Results: Bard had abundant information but was fourth in accuracy and relevance. GPT-4, with high information content, ranked first in accuracy and relevance. Clova X was 4th in amount but 2nd in accuracy and relevance. Bing provided less information, with moderate accuracy and relevance. Wrtn’s answers were short, with average accuracy and relevance. Claude AI had reasonable information, but lower accuracy and relevance. The responses in English were superior in all aspects. Clova X was notably optimized for Korean, leading in relevance.

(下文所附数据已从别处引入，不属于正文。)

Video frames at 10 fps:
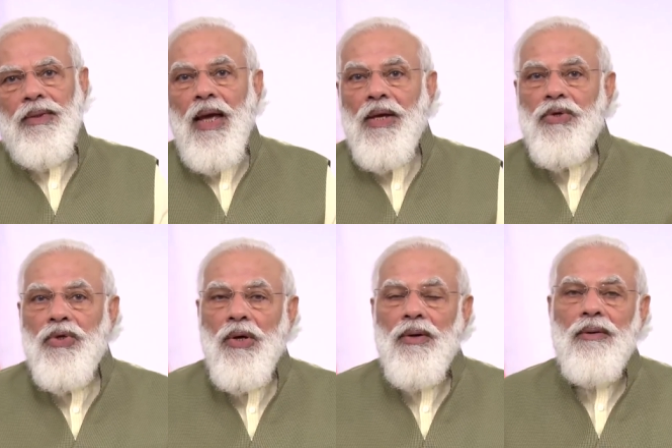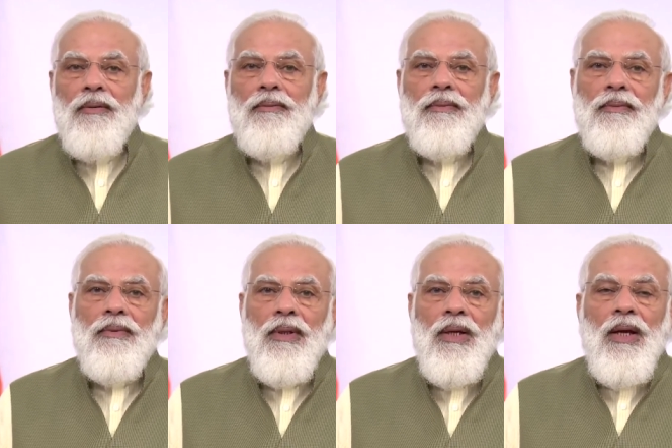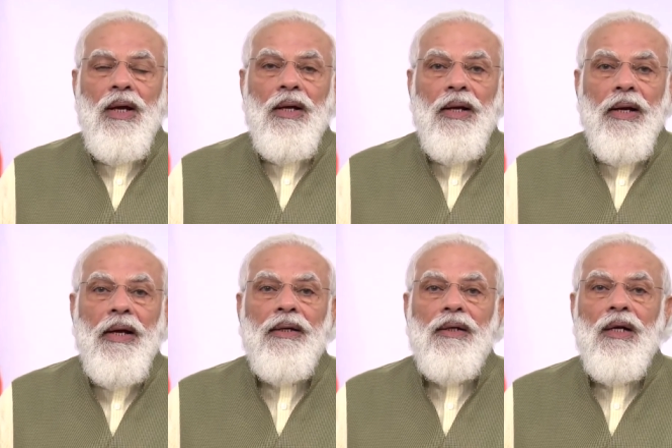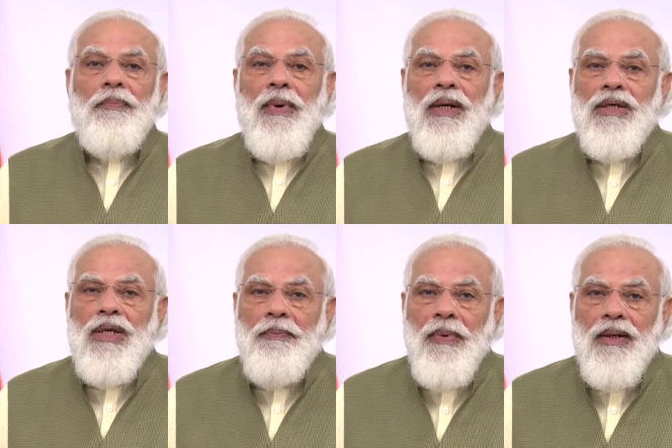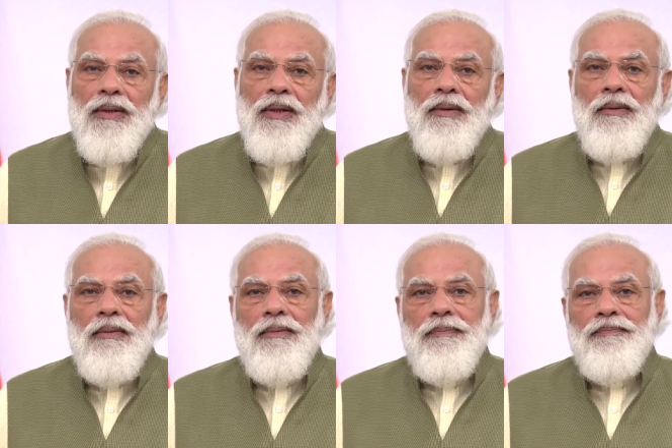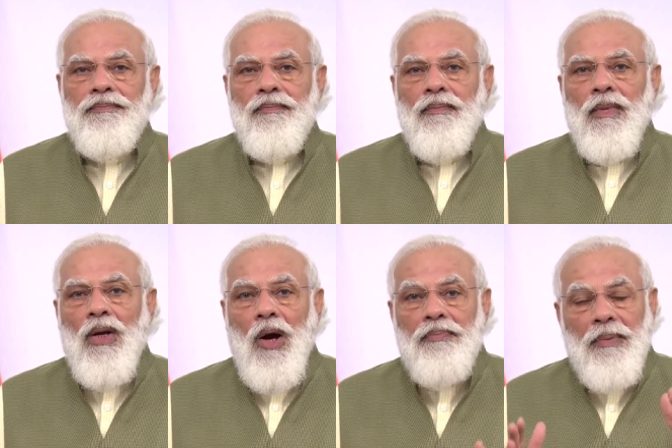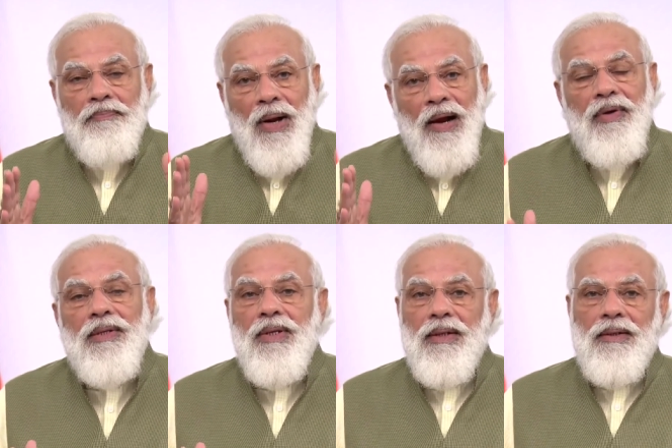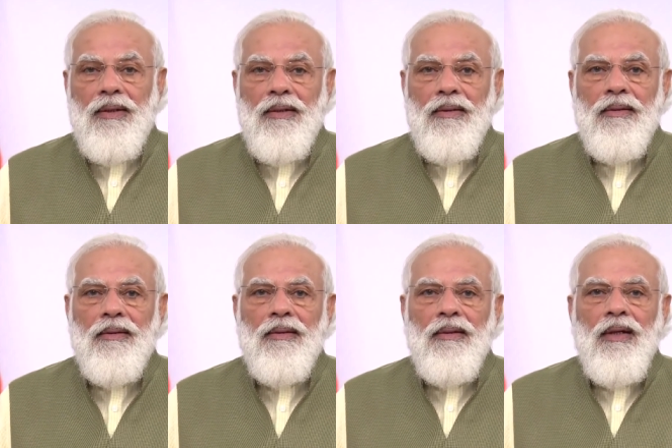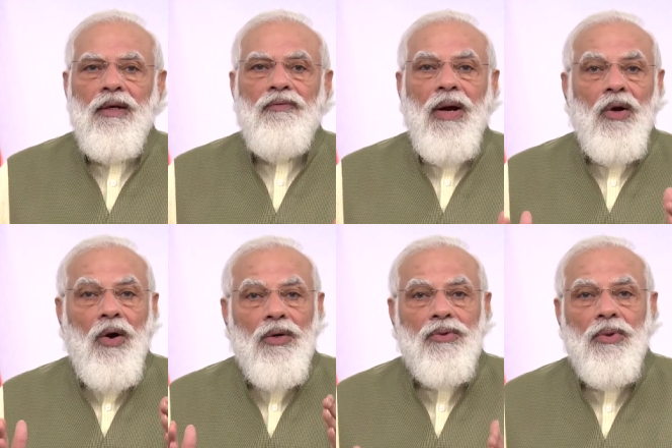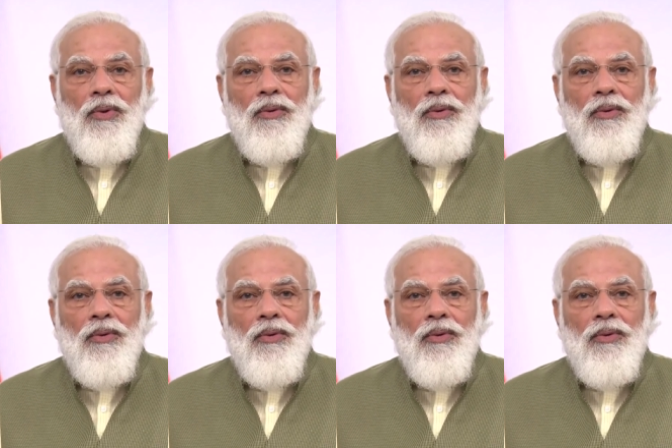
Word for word: They ensure greater participation of the private sector while also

Conclusion: In a study of 6 generative AI platforms applied to medical arthropodology, GPT-4 excelled overall, while Clova X, a Korea-based AI product, achieved 100% relevance in Korean queries, the highest among its peers. Utilizing these AI platforms in classrooms improved the authors’ self-efficacy and interest in the subject, offering a positive experience of interacting with generative AI platforms to question and receive information.

求助全文

通过发布文献求助，成功后即可免费获取论文全文。去求助

来源期刊

Journal of Educational Evaluation for Health Professions EDUCATION, SCIENTIFIC DISCIPLINES-

CiteScore

9.60

自引率

9.10%

发文量

审稿时长

5 weeks

期刊介绍： Journal of Educational Evaluation for Health Professions aims to provide readers the state-of-the art practical information on the educational evaluation for health professions so that to increase the quality of undergraduate, graduate, and continuing education. It is specialized in educational evaluation including adoption of measurement theory to medical health education, promotion of high stakes examination such as national licensing examinations, improvement of nationwide or international programs of education, computer-based testing, computerized adaptive testing, and medical health regulatory bodies. Its field comprises a variety of professions that address public medical health as following but not limited to: Care workers Dental hygienists Dental technicians Dentists Dietitians Emergency medical technicians Health educators Medical record technicians Medical technologists Midwives Nurses Nursing aides Occupational therapists Opticians Oriental medical doctors Oriental medicine dispensers Oriental pharmacists Pharmacists Physical therapists Physicians Prosthetists and Orthotists Radiological technologists Rehabilitation counselor Sanitary technicians Speech-language therapists.